Required work =>
Transcribe only the part of the material below that begins at the line containing "Video frames at 24" and ends at the line containing "Transcript, with fillers: Make", with both kept and images left out.

+===+

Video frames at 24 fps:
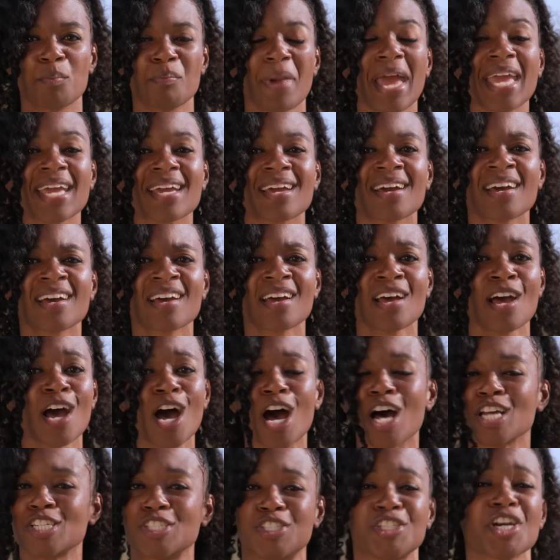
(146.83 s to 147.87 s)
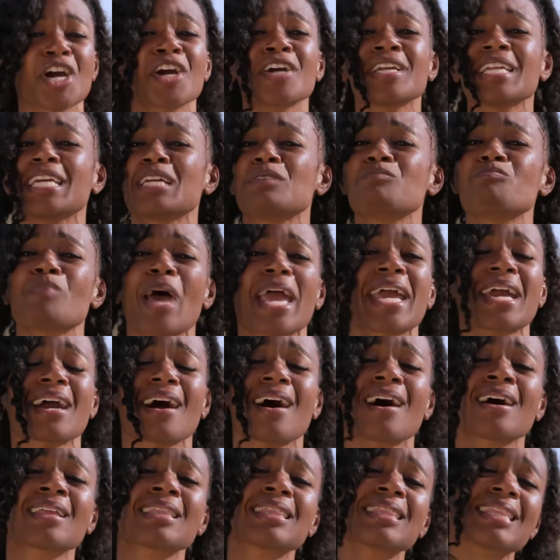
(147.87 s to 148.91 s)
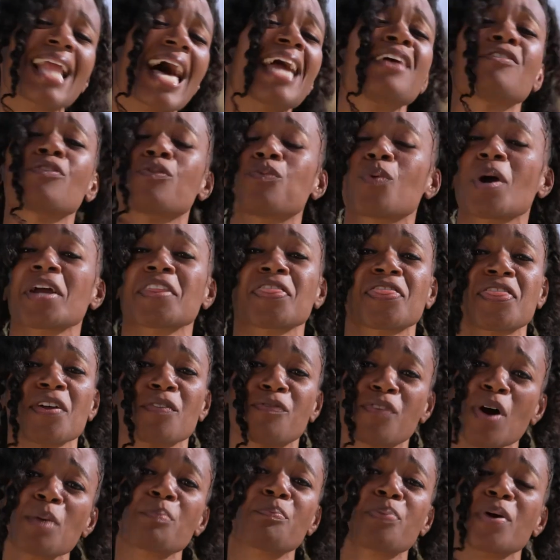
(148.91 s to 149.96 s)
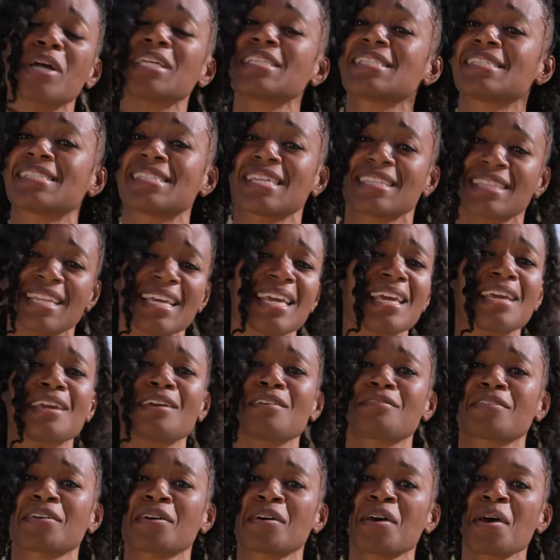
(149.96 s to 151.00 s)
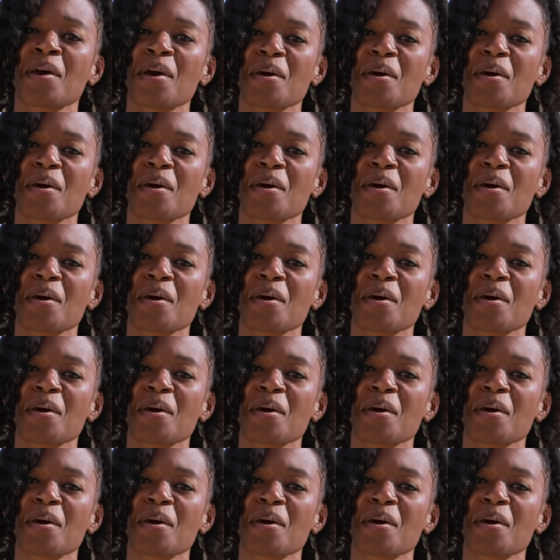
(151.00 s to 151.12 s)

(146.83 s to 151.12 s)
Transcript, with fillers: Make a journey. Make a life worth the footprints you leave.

+===+

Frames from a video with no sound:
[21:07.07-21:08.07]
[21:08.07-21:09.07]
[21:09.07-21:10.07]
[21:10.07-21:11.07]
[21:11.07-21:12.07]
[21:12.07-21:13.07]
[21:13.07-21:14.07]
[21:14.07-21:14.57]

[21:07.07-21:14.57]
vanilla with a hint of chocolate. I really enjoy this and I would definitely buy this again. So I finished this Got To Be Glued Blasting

+===+

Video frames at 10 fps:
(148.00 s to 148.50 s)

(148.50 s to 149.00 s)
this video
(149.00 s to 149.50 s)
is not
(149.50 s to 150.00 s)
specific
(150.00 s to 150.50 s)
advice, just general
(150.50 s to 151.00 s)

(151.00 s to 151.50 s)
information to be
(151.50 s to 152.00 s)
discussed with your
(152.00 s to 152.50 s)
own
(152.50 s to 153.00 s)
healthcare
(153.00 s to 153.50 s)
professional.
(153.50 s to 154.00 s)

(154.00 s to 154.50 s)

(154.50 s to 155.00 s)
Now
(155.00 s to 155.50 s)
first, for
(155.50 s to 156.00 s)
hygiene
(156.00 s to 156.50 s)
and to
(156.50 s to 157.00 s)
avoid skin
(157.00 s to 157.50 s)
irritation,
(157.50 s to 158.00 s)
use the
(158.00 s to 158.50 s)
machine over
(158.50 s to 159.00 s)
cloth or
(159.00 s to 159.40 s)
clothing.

+===+

Solution to this exercise =>
Video frames at 24 fps:
(146.83 s to 147.87 s)
(147.87 s to 148.91 s)
(148.91 s to 149.96 s)
(149.96 s to 151.00 s)
(151.00 s to 151.12 s)

(146.83 s to 151.12 s)
Transcript, with fillers: Make a journey. Make a life worth the footprints you leave.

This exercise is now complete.